Like the Shropshire Lad himself the pastoral image has been smutched with violence.
The Great War gouged a great scar in the largely fictional concept of a rural paradise.

What is Pastoral Music?
The musicologist Ted Perkins has suggested that there are at least three stylistic markers for this genre:
1) The use of folksong or modally inspired melody: this can include music from the Tudor era.
2) Impressionistic techniques beloved of Ravel & Debussy
3) A neo-classical, as opposed to sub-Wagnerian romantic, colouring.
To complicate matters further, Eric Saylor has recognised the concept of ‘soft’ pastoral and ‘hard’ pastoral that can be applied to literature and music.  
‘Soft Pastoral’ seeks to escape from the relative chaos of urban life to the rural idyll.  An example would be The Lark Ascending.
 ‘Hard’ Pastoral would attempt to ‘present an unsentimental view of nature and the countryside, free from escapist trappings.’   Examples include the novels of Thomas Hardy.
To be continued...

2 comments:

Mathias Richter said...

Thanks for starting this series! I am eagerly awaiting the continuation!

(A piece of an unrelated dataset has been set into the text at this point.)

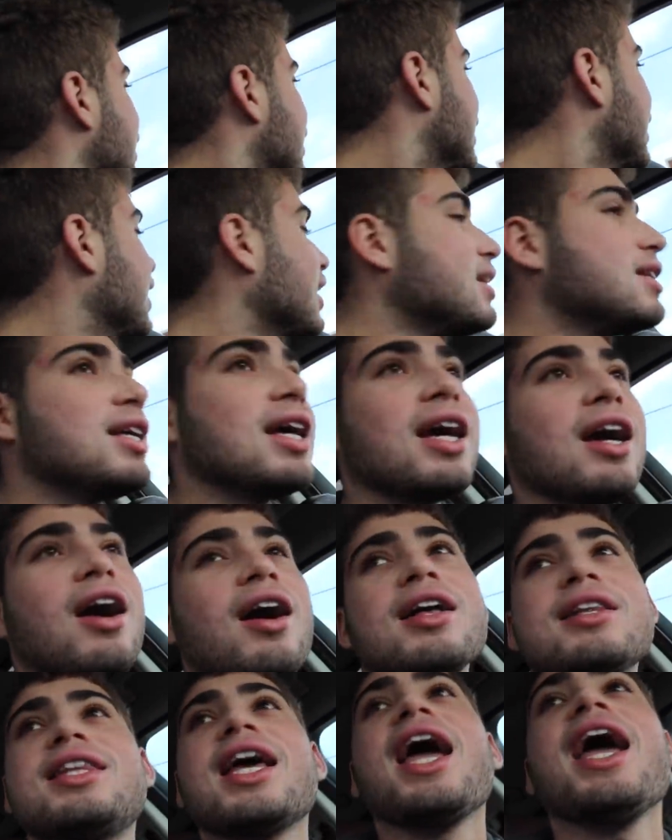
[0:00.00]
Oh, I know. It's like,
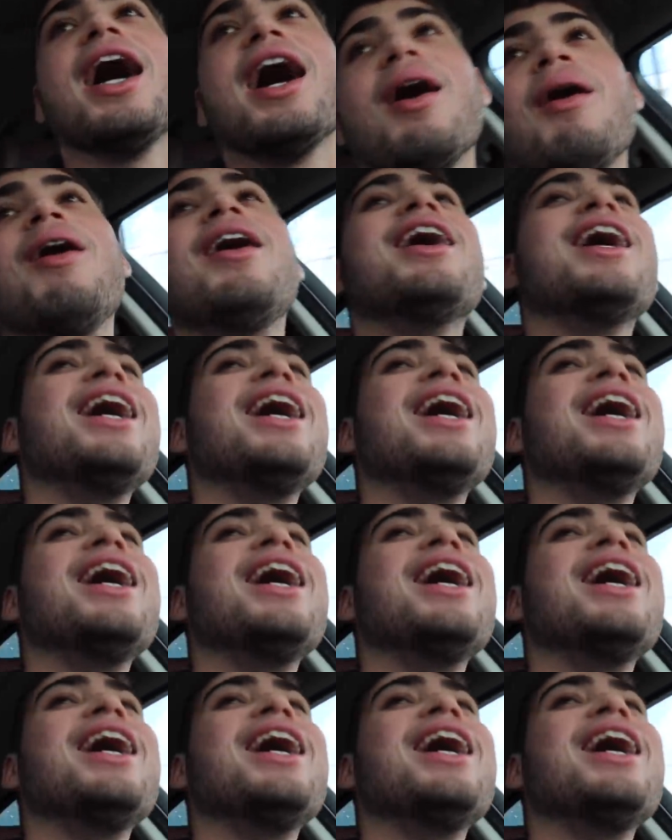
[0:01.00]
oh, damn.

Perhaps you will write about that aspect later but it would be interesting to find out WHY composers have been condemned and derided for writing pastoral music. You have already covered parts of this in your very perceptive essay about the complex history and reception of Julius Harrison's Bredon Hill rhapsody.

Pastoralism in literature has a long and acclaimed history. Only in its later incarnation as Georgian Poetry it suffered the same fate as pastoralism in music.
I would like to take a different point of view: English pastoralism is the late equivalent to the many national schools which developed all around Europe during the 19th and early 20th century but unlike many of those it steered more or less clear of chauvinistic nationalism by concentrating on landscape and folklore instead of politics and heroes. This is of course a simplification but it may explain why pastoralism is still attractive to listeners and even contemporary British composers. The problem is that it can be exploited for political purposes. Unfortunately this has happened, perhaps less in England than in Nazi Germany. But by remembering that pastoralism is vulnerable to political exploitation one shouldn't throw the baby out with the bath water.

Listening at a superficial level it may give 'warm, cosy feelings about an England that used to exist' but at a deeper level it brings us back to reflect about the sources of live. It can have a cathartic effect. Like taking a walk along the country in spring it can refresh physically and mentally. It doesn't manipulate.

You have mentioned Ted Perkins's attempts at defining pastoralism in music elsewhere but I am sceptical about his selection of markers:
1) Why should music of the Tudor era be a marker for pastoralism? I do not consider RVW's Tallis Fantasia as pastoral music. The Tudor revival is a very complex phenomenon and not restricted to music.
To me 2) and 3) seem to contradict: how do impressionistic techniques and neo-classical colouring go hand in hand? If one looks at Debussy/Ravel and Stravinsky as the main exponents of impressionism and neo-classicism they have little in common. Nor would I describe anything written by them as pastoral. Pastoralism is a late flowering of European romanticism.

Eric Saylor's concept is less rigid but should be handled with care. Your analysis of Ian Venables Op. 11 is a fine example how to deal with this concept in a productive way.

Eric Saylor said...

For whatever it's worth, I'm currently at work on expanding my observations on pastoral music (that originally appeared in an essay published in The Musical Quarterly) into a full length monograph, which I anticipate submitting to my publisher by the spring of 2016, if not earlier. There will be a lot of complicating of a lot of assumptions about pastoralism, believe me.